Ecommerce Ordering Flow — HLD Session Recap¶
Starting Point¶
Twitter feed and notification system completed. Ecommerce ordering flow introduced as third problem — different problem class. Not a fan-out problem. A transactional system under extreme load. New concepts: write contention, Redis atomic stock gate, multi-product atomicity with Lua scripts, Indian payment gateway flow, DDD persistence without EF Core, optimistic vs pessimistic concurrency.
Problem Scope¶
Single product purchase flow: - Read product - Click buy - Add payment details - Make payment
Cart with multiple products addressed as an extension. Student correctly scoped to single product first.
Capacity Estimation¶
Normal day:
1 million orders/day
80/20 rule — 80% in 6 hour peak window (6PM-12AM)
800,000 orders in 6 hours = 800,000 ÷ 21,600 = ~350 orders/second
Flash sale:
10x normal = 10 million orders/day
50% in first hour = 5 million in 60 minutes
5,000,000 ÷ 3,600 = ~1,400 orders/second
Key insight: spike is concentrated. 1,400/second at exactly 12:00 when sale starts. Auto-scaling too slow — takes minutes to spin up. Fix is pre-scaling — manually scale to 10x capacity before sale starts. Scale back down after first hour normalises.
Product page reads:
1 billion reads/day normal
10x on sale day = 10 billion reads
Concentrated in first few minutes
~100,000 reads/second
Normal Day Order Flow — Saga with Orchestrator¶
Student derived the full flow independently. Chose orchestration-based Saga (not choreography) because the transactional flow has compensating actions that need central coordination.
POST /orders/initiate
→ validate request
→ DECRBY stock:productId qty in Redis ← reserve stock
→ INSERT order, status = awaiting_payment
→ UPDATE stock in DB
→ create payment session with Razorpay/PayU
→ respond with payment_url
User redirected to gateway (Razorpay)
→ user enters UPI PIN or card + OTP on gateway's page
→ gateway processes payment
→ two things happen simultaneously:
Webhook: Razorpay → POST /webhooks/payment
Redirect: user browser → GET /payment/callback
Backend on webhook receipt:
→ verify HMAC signature
→ UPDATE order status = confirmed or failed
→ raise OrderConfirmed or OrderFailed event
Frontend on redirect:
→ ignore status parameter in URL
→ poll GET /orders/{orderId}/status every 2 seconds
→ until confirmed or failed
→ show result to user
Why polling not redirect status: webhook and redirect arrive simultaneously. Redirect arrives before webhook is processed. Redirect status parameter is unreliable. Frontend polling converges on correct state once webhook updates order. Polling is the authoritative read.

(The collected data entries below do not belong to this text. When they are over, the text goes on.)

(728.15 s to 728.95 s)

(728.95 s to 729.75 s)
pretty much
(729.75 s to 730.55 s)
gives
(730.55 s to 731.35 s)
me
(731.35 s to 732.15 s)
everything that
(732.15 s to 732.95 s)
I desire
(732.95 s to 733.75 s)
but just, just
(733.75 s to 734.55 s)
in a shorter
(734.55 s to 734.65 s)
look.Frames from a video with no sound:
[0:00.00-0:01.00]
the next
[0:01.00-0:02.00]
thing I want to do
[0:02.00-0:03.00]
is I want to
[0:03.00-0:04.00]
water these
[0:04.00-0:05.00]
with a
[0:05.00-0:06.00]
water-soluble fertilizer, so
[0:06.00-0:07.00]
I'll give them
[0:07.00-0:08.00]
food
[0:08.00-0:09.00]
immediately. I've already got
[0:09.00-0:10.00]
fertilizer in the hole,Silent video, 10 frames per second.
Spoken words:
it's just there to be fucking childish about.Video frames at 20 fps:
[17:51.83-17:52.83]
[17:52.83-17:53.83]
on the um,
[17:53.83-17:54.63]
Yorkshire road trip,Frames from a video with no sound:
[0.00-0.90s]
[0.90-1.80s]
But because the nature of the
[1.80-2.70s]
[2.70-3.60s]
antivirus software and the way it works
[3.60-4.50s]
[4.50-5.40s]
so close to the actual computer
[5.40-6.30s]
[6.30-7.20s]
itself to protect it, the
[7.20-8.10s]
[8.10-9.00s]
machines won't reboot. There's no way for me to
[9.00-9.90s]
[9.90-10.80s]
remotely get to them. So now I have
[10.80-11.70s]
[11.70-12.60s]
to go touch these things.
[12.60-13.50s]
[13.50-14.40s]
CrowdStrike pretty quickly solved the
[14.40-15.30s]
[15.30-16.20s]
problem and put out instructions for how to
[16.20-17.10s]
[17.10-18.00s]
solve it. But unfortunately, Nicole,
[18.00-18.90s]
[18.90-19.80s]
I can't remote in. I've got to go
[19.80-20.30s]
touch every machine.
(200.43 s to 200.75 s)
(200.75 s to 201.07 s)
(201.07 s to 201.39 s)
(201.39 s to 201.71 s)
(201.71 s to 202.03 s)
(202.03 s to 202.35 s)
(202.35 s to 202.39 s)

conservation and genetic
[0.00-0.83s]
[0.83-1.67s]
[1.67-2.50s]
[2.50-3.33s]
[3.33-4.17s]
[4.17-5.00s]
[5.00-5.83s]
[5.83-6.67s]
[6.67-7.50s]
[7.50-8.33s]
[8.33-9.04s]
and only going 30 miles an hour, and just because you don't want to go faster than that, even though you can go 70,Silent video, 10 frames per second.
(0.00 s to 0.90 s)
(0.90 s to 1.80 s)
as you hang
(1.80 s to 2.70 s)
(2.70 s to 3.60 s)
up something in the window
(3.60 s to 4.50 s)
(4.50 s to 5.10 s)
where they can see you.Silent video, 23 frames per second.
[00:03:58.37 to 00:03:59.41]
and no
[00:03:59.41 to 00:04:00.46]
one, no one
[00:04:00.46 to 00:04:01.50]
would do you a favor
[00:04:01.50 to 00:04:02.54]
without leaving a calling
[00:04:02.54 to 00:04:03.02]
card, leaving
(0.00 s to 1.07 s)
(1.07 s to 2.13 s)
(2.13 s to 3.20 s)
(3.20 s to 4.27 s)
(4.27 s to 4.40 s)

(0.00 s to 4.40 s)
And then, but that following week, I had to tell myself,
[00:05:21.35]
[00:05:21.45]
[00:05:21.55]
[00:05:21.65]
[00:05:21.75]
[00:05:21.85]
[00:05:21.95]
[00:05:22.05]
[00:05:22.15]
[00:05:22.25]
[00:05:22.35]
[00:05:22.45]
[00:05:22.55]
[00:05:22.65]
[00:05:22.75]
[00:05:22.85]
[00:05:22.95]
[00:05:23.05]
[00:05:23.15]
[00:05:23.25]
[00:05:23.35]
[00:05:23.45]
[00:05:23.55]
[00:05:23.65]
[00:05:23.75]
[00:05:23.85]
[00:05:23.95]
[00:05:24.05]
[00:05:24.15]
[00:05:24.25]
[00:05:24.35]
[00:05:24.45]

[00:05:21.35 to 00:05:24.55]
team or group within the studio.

Why HMAC verification on webhook: any party can POST to your webhook endpoint. HMAC signature with shared secret proves the webhook actually came from Razorpay.
Saga State Machine¶
awaiting_payment
↓ webhook success ↓ webhook failure ↓ timeout 10min
confirmed failed expired
↓ ↓ ↓
fulfillment release stock release stock
email/push notify user notify user
analytics
Compensating actions:
Payment failed → release stock reservation → mark order failed
Stock release service down → RabbitMQ retries command until service recovers. Background reconciliation job finds orders in payment_failed state with stock still reserved — releases after threshold.
This is the same pattern as PEPPOL cleanup service. Same instinct, different domain.
Stock Reservation — The Contention Problem¶
Normal day (350 orders/sec) — optimistic concurrency sufficient:
UPDATE stock
SET quantity = quantity - @qty
WHERE product_id = @productId
AND quantity >= @qty
rowsAffected = 0 means insufficient stock or concurrent update. Return out of stock or retry. Conflicts rare at 350/sec.
Flash sale (1,400 orders/sec on one hot product) — optimistic concurrency breaks:
1,400 concurrent writers on the same row. PostgreSQL serialises them. Massive retry storm. Connection pool exhausts. Timeouts cascade. System collapses not because of correctness failure but because of sheer contention volume.
Redis Stock Gate¶
Move stock count to Redis. Stock check and reservation become one atomic Redis operation.
key: stock:product_123
value: 1000 ← available units
Single product reservation:
var remaining = await redis.DecrBy("stock:product_123", qty);
if (remaining >= 0)
{
// stock reserved — proceed to DB write
}
else
{
// overshot — undo immediately
await redis.IncrBy("stock:product_123", qty);
return OutOfStock();
}
Why DECRBY is safe without explicit locking:
Redis is single-threaded internally. DECRBY is atomic — no read-then-write gap. All requests queue and execute one at a time. 1,400/second on one key — trivial for Redis. No row contention. No serialisation overhead. Sub-millisecond.
This is not pessimistic locking. It is atomic operation with post-fact check. If result is negative — you went below zero. Revert immediately.
Redis and PostgreSQL Consistency¶
Redis is the gate. PostgreSQL is the source of truth. They must stay in sync.
Happy path:
DECRBY stock:123 qty → result >= 0 (success)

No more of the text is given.